## DIRECTIONS FOR THIS TASK
Starting at the line with "[0:06.30-0:07.20]", return every line through the final one of the data, word for word. Pictures stay out.

## RECORDED DATA
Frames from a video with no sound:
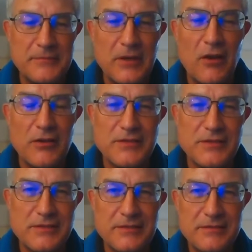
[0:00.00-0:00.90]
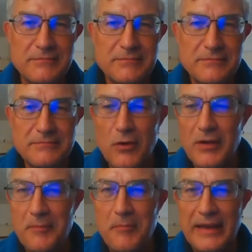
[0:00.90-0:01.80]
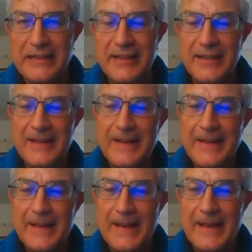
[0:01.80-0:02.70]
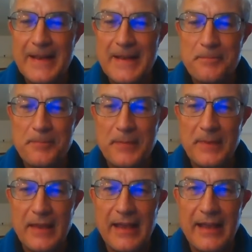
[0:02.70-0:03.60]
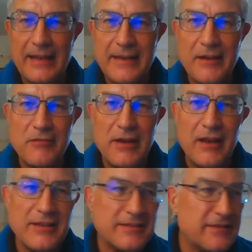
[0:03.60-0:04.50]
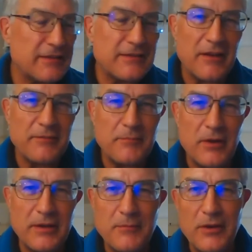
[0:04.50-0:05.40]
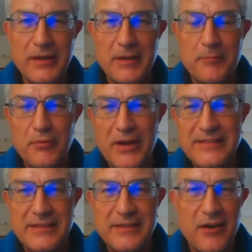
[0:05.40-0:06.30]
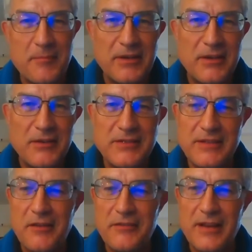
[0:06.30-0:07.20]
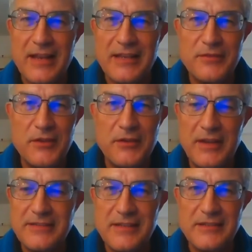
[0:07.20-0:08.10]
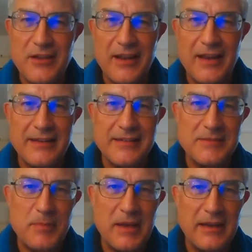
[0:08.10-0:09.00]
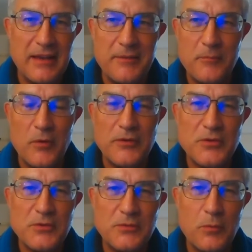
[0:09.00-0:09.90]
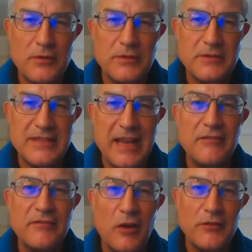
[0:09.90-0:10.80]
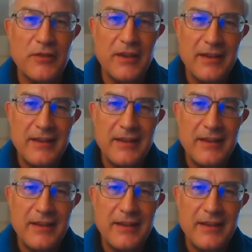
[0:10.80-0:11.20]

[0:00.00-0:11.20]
gloss modelling paint, and I realised that my compressor that I've been using over the last few years in Thailand has been a 110 volt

## FINAL ANSWER
[0:06.30-0:07.20]
[0:07.20-0:08.10]
[0:08.10-0:09.00]
[0:09.00-0:09.90]
[0:09.90-0:10.80]
[0:10.80-0:11.20]

[0:00.00-0:11.20]
gloss modelling paint, and I realised that my compressor that I've been using over the last few years in Thailand has been a 110 volt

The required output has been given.